Exercise materials:
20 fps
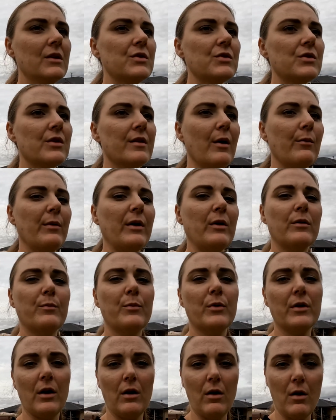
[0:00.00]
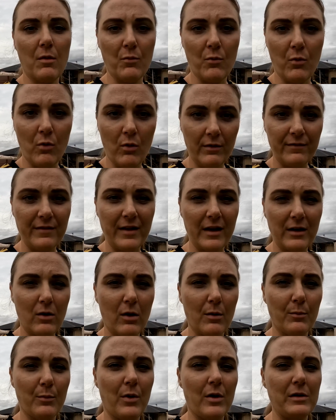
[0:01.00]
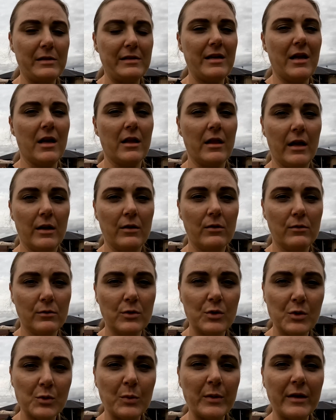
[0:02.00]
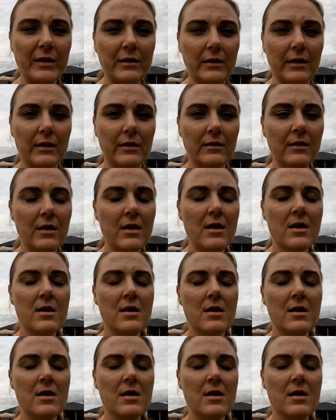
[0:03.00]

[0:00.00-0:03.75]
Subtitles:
so that we could put a lot more of that compost and that good soil in,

Task statement: Can you retype every record above exactly, leaving out the pictures?

Result for this task:
20 fps
[0:00.00]
[0:01.00]
[0:02.00]
[0:03.00]

[0:00.00-0:03.75]
Subtitles:
so that we could put a lot more of that compost and that good soil in,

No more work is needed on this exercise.